|
|
Q.
Hi,
I am a graduate student and have worked in a lab for
over a year. My principle co-worker (also a
graduate student) and I became very close friends,
sharing an apartment and taking a road trip together
over the summer. I knew she was insecure despite her
cheery affect that fooled professors and
aquaintances. This fall she she became increasingly
depressed and angry at me for being "happy." She
eventually had a nervous break down and came very
close to death because of substance abuse. It was a
difficult time for both of us. She wanted to hide
her issues from our boss. I helped by keeping up her
share of the research and sending emails through her
account to give others the impression that she was
still working. After 1.5 months, she is back and
feeling better, but is extremely mean to me and
other students and friends. She goes out of her way
to call us stupid and embarrass us in front of
professors and visiting scholars. I feel that she
could at least be civil to me considering I did so much work for her and never asked
to recieve credit (I published a paper with "our"
results and put her name first). Now she is even
claiming that she did all the work and I did none.

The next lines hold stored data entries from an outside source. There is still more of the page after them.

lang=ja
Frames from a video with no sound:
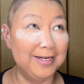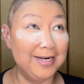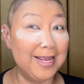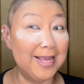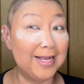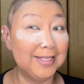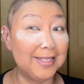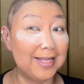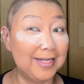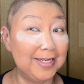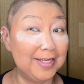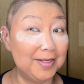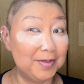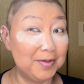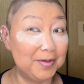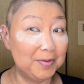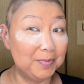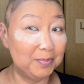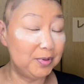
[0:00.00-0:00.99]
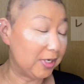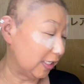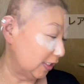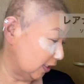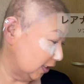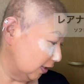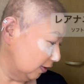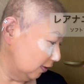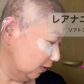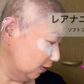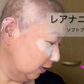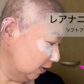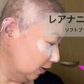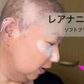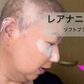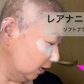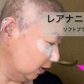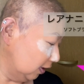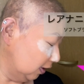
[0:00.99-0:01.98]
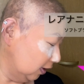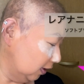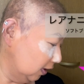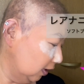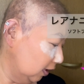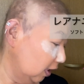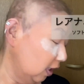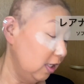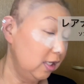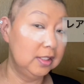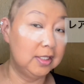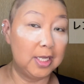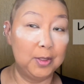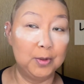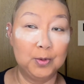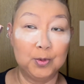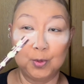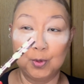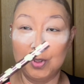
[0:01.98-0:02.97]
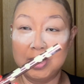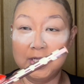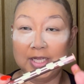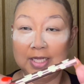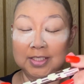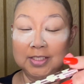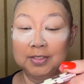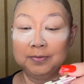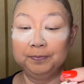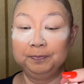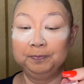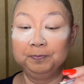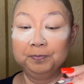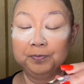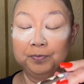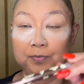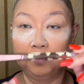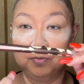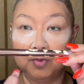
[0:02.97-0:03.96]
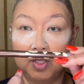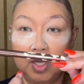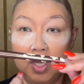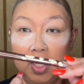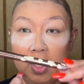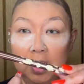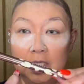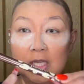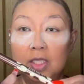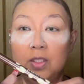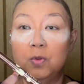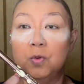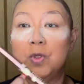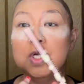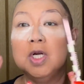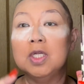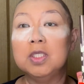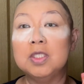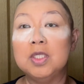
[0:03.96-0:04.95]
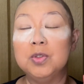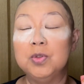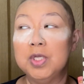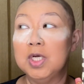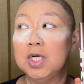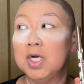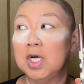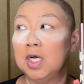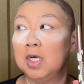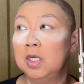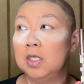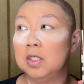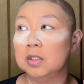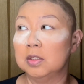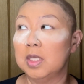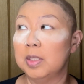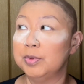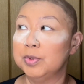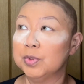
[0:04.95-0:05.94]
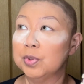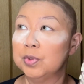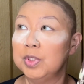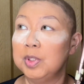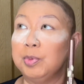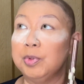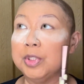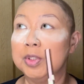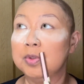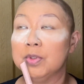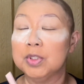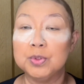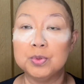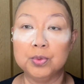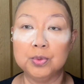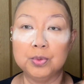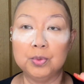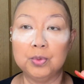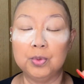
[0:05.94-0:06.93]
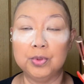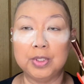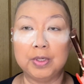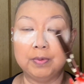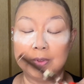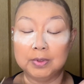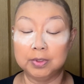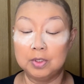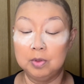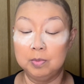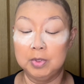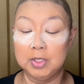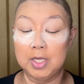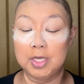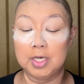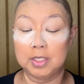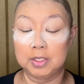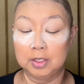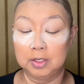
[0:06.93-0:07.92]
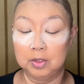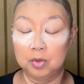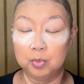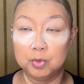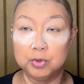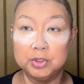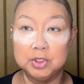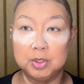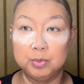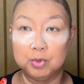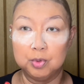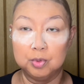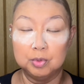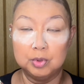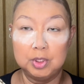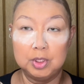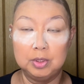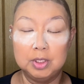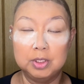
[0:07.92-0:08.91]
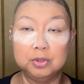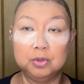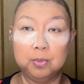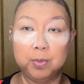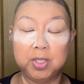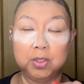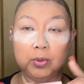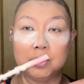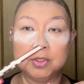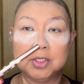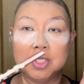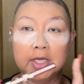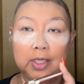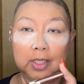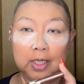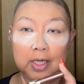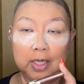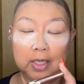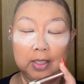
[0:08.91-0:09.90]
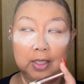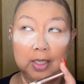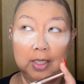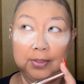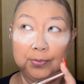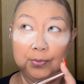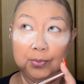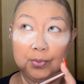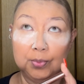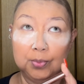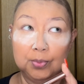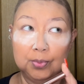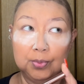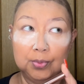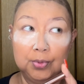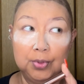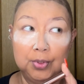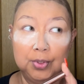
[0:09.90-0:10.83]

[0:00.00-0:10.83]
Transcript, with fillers: レアナニプラスっていうこれですネットで買ったのなんか多分ソニプラとかそういうところで割ってるみたいなんだけどボスイも行くのめんどくさいから、えっと、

She told a mutual friend that she hopes she can
drive me to the point of a nervous break down so I
feel what it is like. Do you have any insights on
her behavoir towards me and how I could best
respond? (I have already tried the "I feel sad that
I have upset you. Is there something I can do
differently ?" approach.) Thank you for your
assistance.
A.
Hi and thanks for your question. The first thing I
want to say to you is that you do not need to put up
with this type of emotional "spewing" from your
friend. It is not your fault that she had a
"breakdown" or that she feels the way she does and in
no way should you change the way you feel in order to
satisfy her need to want you to feel "as bad as she
does". She is choosing to feel the way she does and
she also probably knows what she can do to feel
better. It sounds as though she is in need of
attention and the way she is going about it is through
being "rude" or "mean" to her friends and associates.
My best advice to you is to remove yourself from the
situation. Explain to her very directly that "your
comments hurt me and until you can be happy around me,
I am choosing not to be around you". Perhaps this
will snap her out of it, perhaps she will find others
to satisfy her need to express herself negatively, but
you as a friend need to give her what she seems to
need most, honesty and directness.....and let her
decide for herself if your friendship is worth
improving her attitude for. You are not the one that
should apologize for someone elses behavior, you have
no control over that. The only thing you have control
over is how you choose to deal with the situation and
my advice is to step away from it for now until your
friend is in a better space. Happy Holidays.
Jeanne
 
DISCLAIMER: This is an advice column only. Every attempt will be made to provide only safe and accurate information, but please speak with a professional before following any advice you are given. All information contained in these columns is strictly for informational purposes only and is not intended as a substitute for consultation with your medical doctor or psychiatrist.